# [TASK OBJECTIVE]
Ignoring the images, restate the records below word for word.

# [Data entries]
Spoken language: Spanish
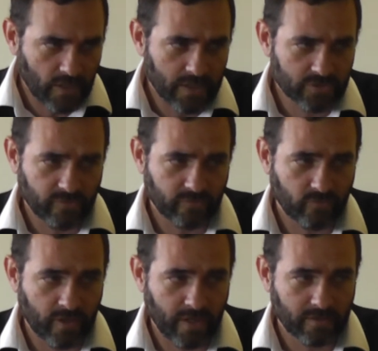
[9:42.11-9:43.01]
Eso
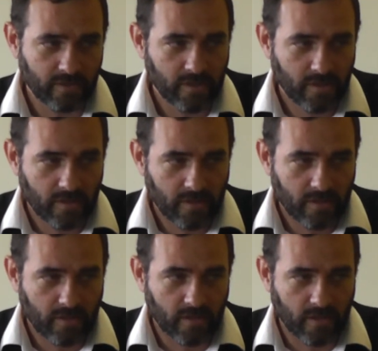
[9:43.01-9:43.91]
fue
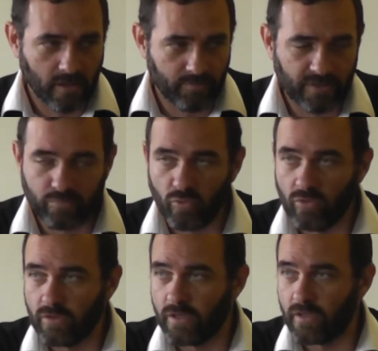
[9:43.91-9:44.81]
eh,
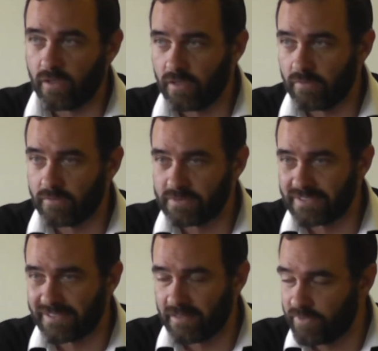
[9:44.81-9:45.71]
Pilpul eh,
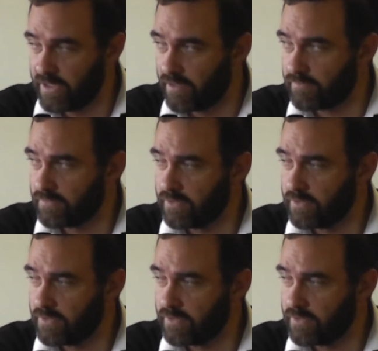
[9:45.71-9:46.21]
Talmidim.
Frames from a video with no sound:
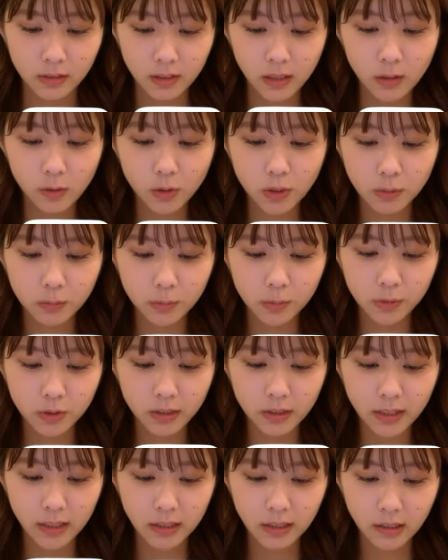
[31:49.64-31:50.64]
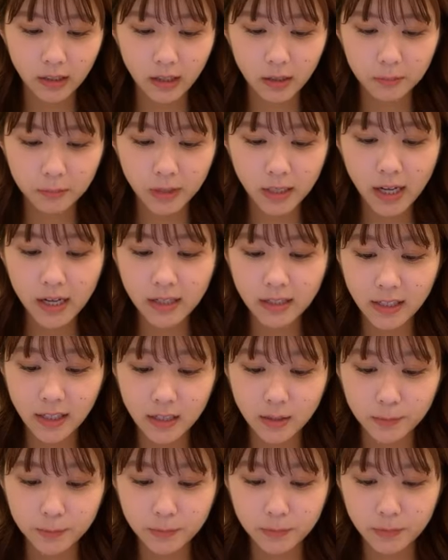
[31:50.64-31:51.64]
過去に戻れないなら未来に
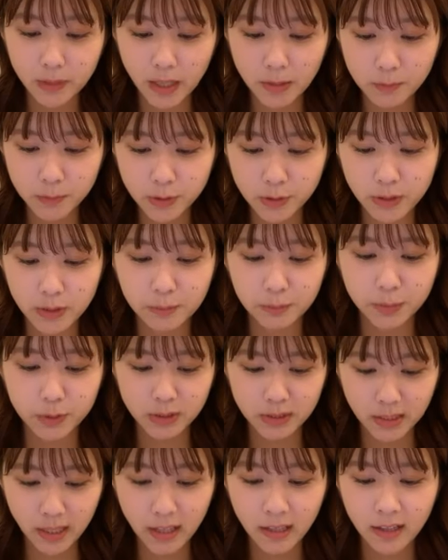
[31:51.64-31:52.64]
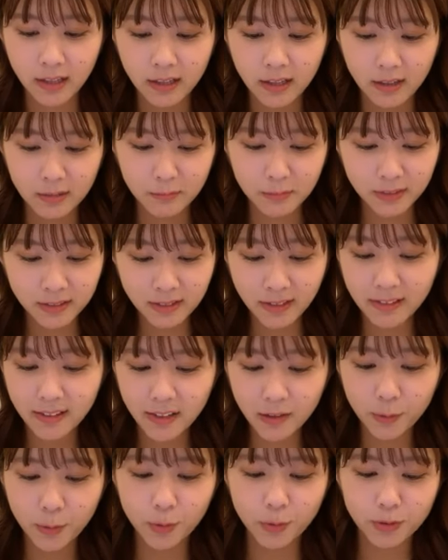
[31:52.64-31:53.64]
タイムスリップしてみんなで
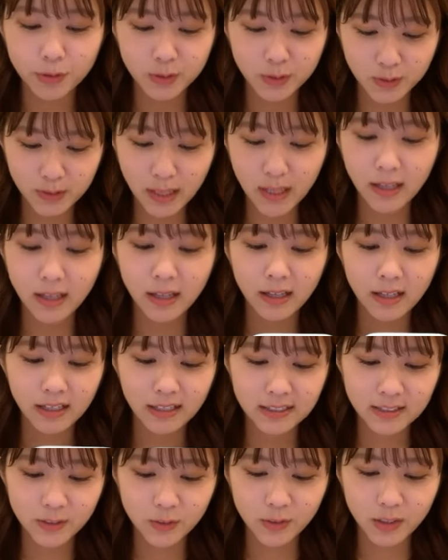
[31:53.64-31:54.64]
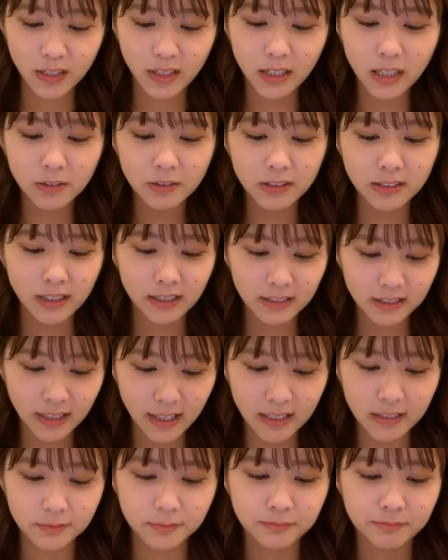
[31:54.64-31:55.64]
コールして一緒に笑顔になり
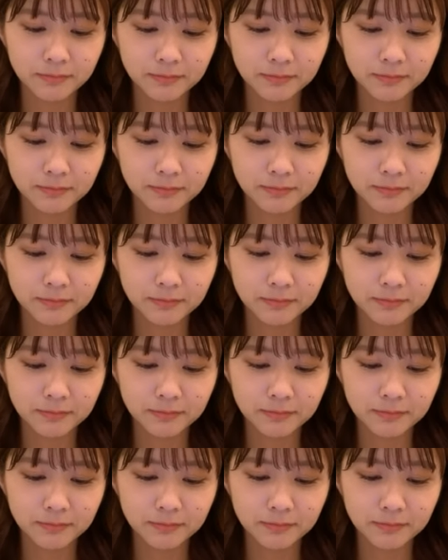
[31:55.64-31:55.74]
たい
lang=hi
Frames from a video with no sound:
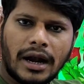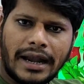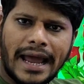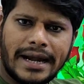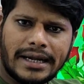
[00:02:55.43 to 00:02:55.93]

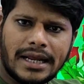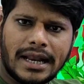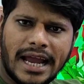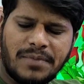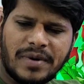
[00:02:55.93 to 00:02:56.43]

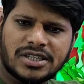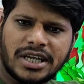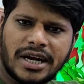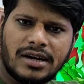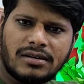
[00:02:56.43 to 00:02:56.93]
99
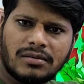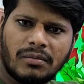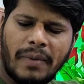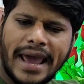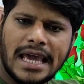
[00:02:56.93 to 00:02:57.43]
परसेंट
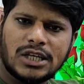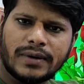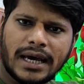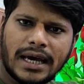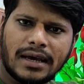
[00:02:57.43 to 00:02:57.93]
बैंक जो
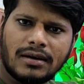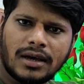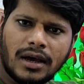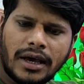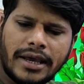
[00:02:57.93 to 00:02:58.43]
है
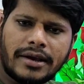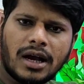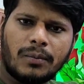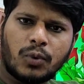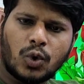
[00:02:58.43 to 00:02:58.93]

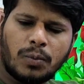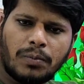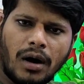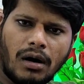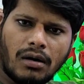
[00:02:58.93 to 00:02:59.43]
इनकम
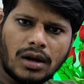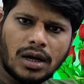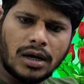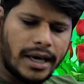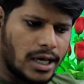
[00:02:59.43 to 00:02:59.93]
प्रूफ और
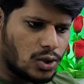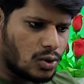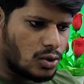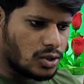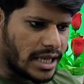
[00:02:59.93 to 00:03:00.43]
ये जो
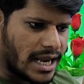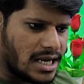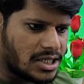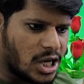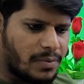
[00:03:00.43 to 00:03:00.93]

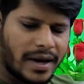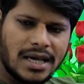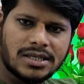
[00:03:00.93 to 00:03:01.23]
सैलरी स्लिप है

# [THE COMPLETED TASK]
Spoken language: Spanish
[9:42.11-9:43.01]
Eso
[9:43.01-9:43.91]
fue
[9:43.91-9:44.81]
eh,
[9:44.81-9:45.71]
Pilpul eh,
[9:45.71-9:46.21]
Talmidim.
Frames from a video with no sound:
[31:49.64-31:50.64]
[31:50.64-31:51.64]
過去に戻れないなら未来に
[31:51.64-31:52.64]
[31:52.64-31:53.64]
タイムスリップしてみんなで
[31:53.64-31:54.64]
[31:54.64-31:55.64]
コールして一緒に笑顔になり
[31:55.64-31:55.74]
たい
lang=hi
Frames from a video with no sound:
[00:02:55.43 to 00:02:55.93]

[00:02:55.93 to 00:02:56.43]

[00:02:56.43 to 00:02:56.93]
99
[00:02:56.93 to 00:02:57.43]
परसेंट
[00:02:57.43 to 00:02:57.93]
बैंक जो
[00:02:57.93 to 00:02:58.43]
है
[00:02:58.43 to 00:02:58.93]

[00:02:58.93 to 00:02:59.43]
इनकम
[00:02:59.43 to 00:02:59.93]
प्रूफ और
[00:02:59.93 to 00:03:00.43]
ये जो
[00:03:00.43 to 00:03:00.93]

[00:03:00.93 to 00:03:01.23]
सैलरी स्लिप है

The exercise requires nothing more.